Dataset entries:
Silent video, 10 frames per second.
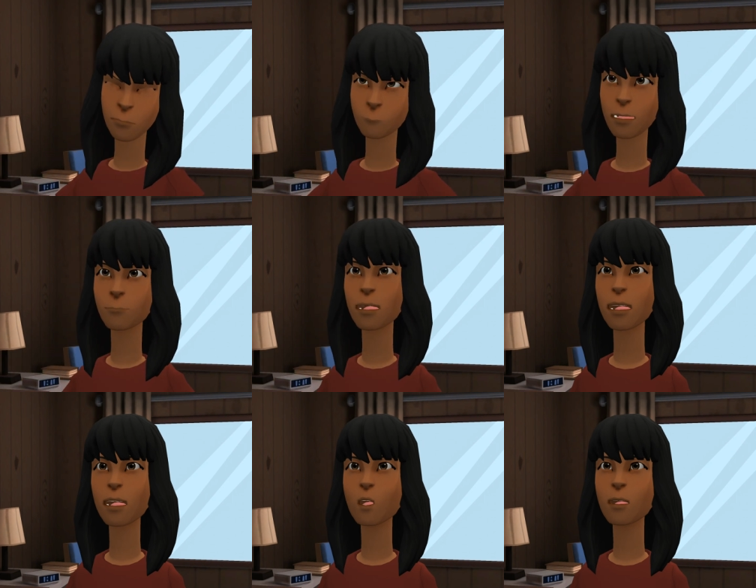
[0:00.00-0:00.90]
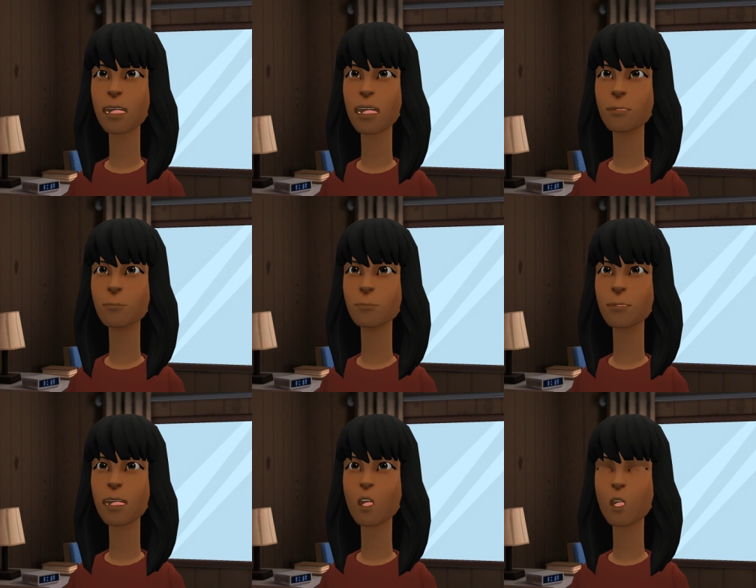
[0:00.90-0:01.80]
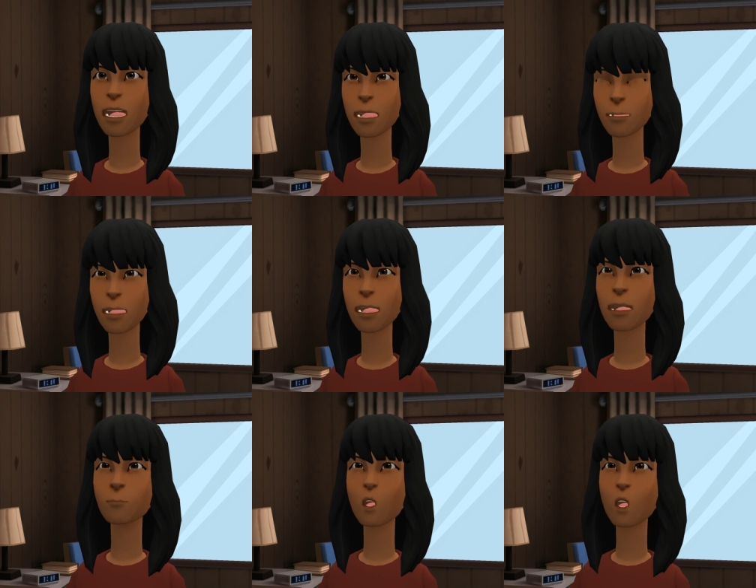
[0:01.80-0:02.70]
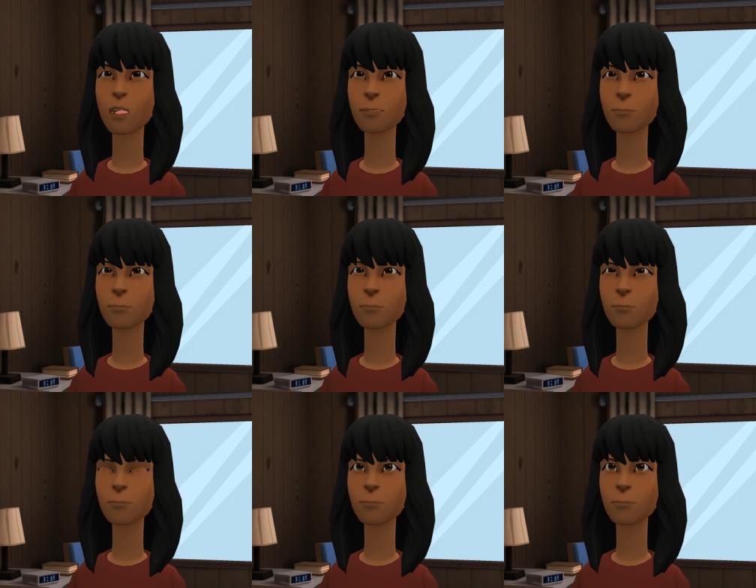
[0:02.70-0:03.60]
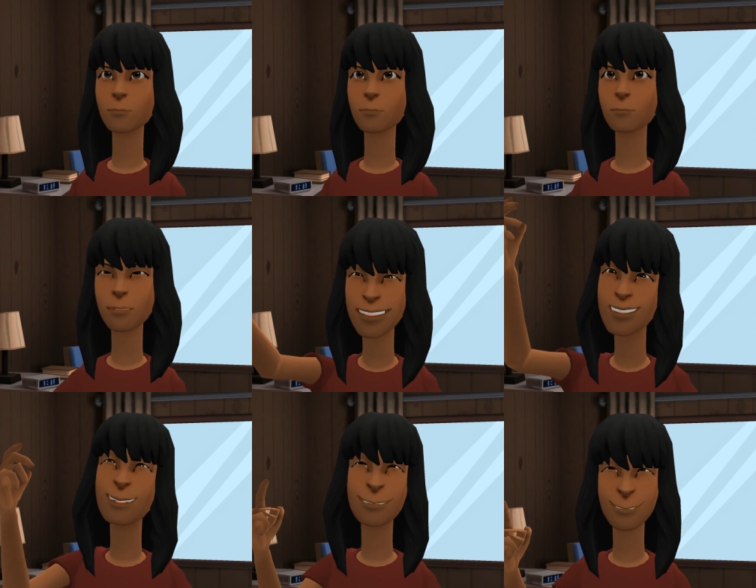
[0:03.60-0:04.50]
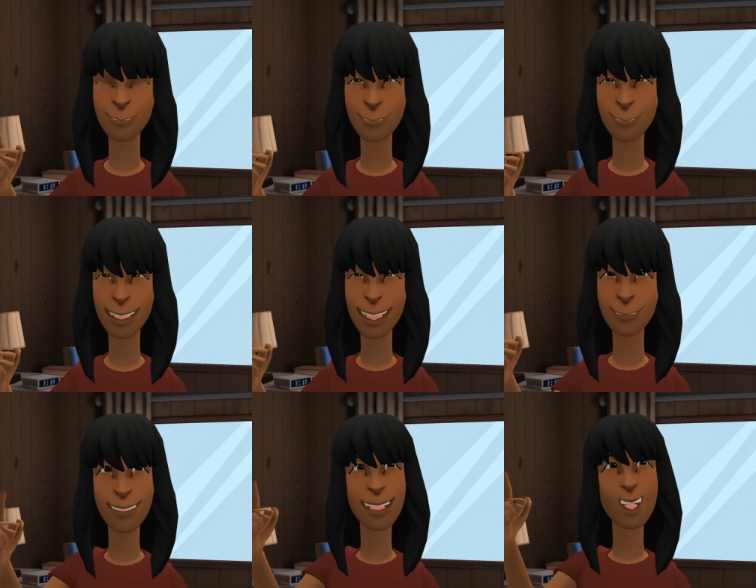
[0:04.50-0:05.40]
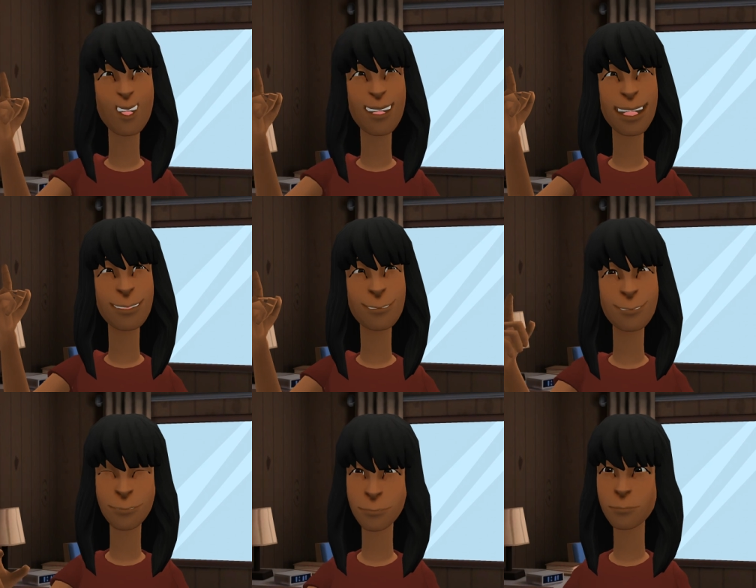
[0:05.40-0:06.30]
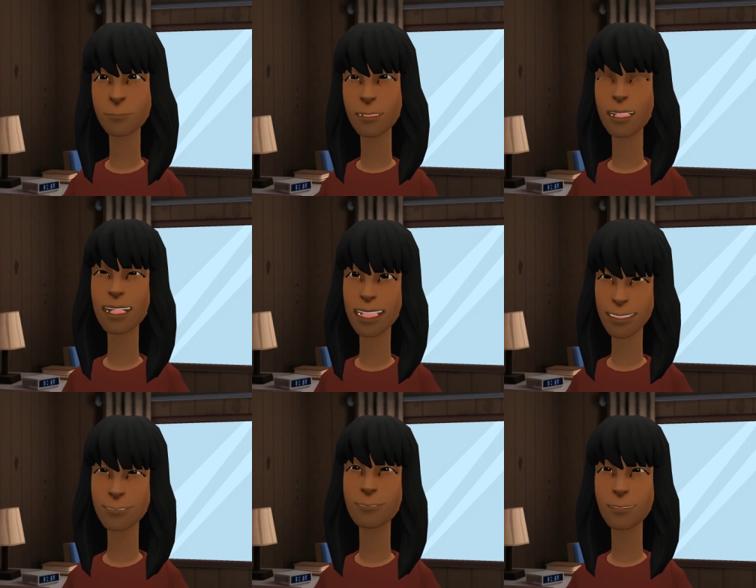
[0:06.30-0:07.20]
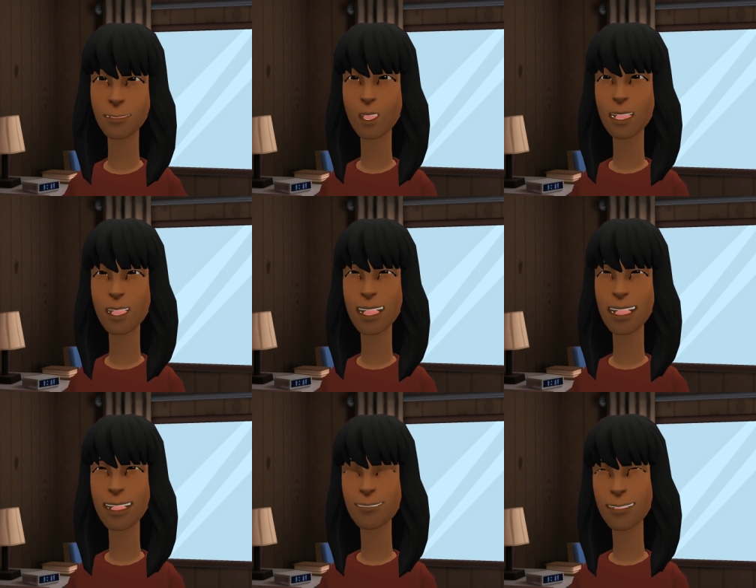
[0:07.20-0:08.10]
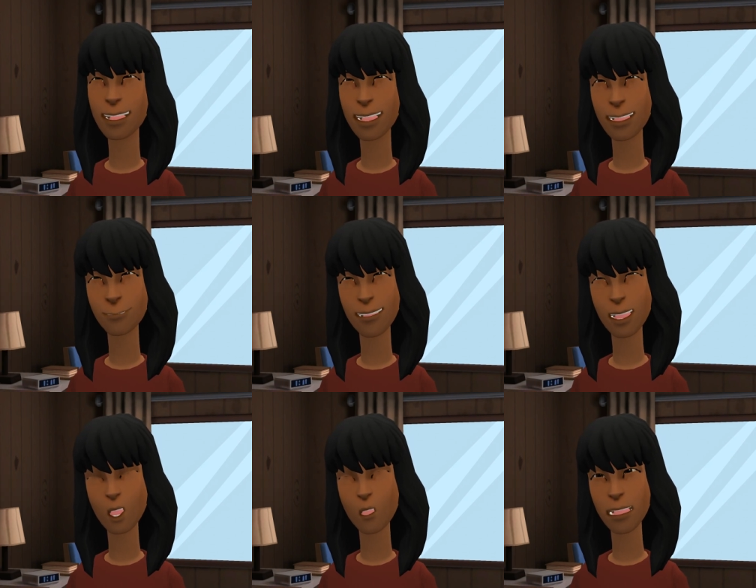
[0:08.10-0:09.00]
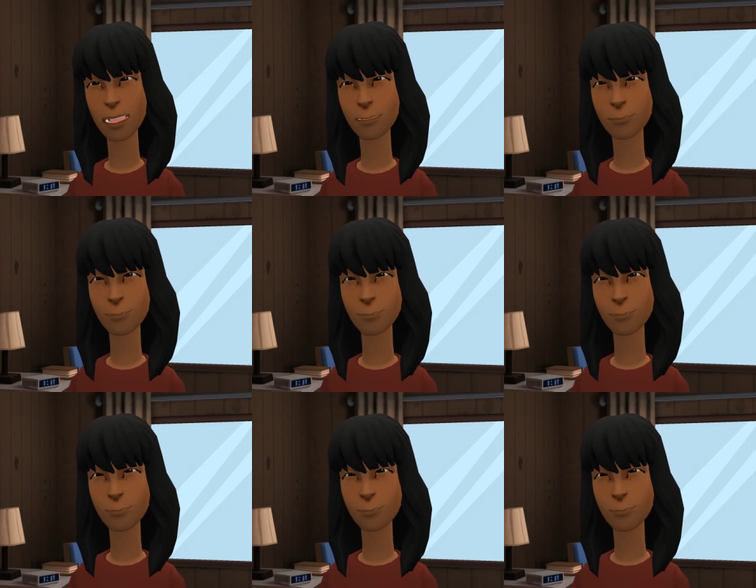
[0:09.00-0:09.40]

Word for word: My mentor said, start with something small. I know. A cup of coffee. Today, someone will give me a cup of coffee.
---
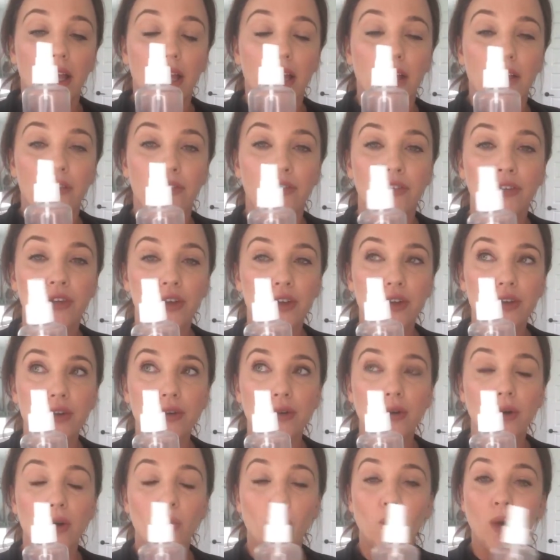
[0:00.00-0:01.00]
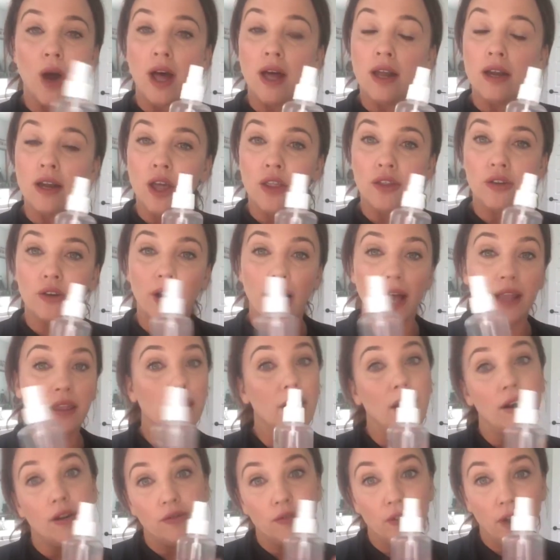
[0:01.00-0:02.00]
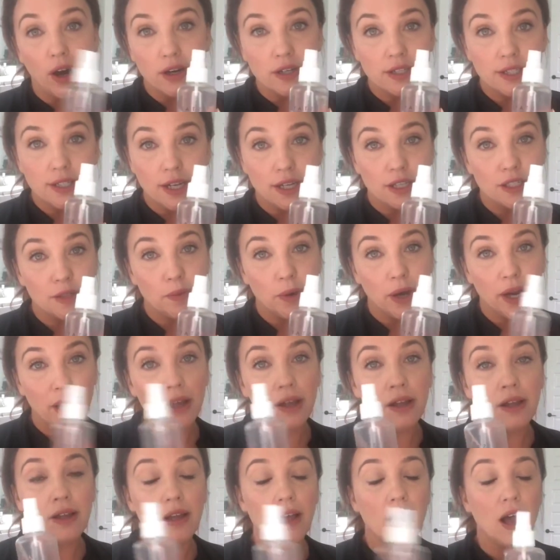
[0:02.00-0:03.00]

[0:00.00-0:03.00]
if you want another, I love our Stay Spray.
--
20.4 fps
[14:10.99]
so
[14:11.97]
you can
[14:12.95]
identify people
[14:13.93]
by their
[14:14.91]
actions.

WHAT TO DO |
Where a picture appears in the records above, omit it, and transcribe exactly the stretch of lines from the one with "Silent video, 10 frames per second." through the one with "Word for word: My".

TASK RESPONSE |
Silent video, 10 frames per second.
[0:00.00-0:00.90]
[0:00.90-0:01.80]
[0:01.80-0:02.70]
[0:02.70-0:03.60]
[0:03.60-0:04.50]
[0:04.50-0:05.40]
[0:05.40-0:06.30]
[0:06.30-0:07.20]
[0:07.20-0:08.10]
[0:08.10-0:09.00]
[0:09.00-0:09.40]

Word for word: My mentor said, start with something small. I know. A cup of coffee. Today, someone will give me a cup of coffee.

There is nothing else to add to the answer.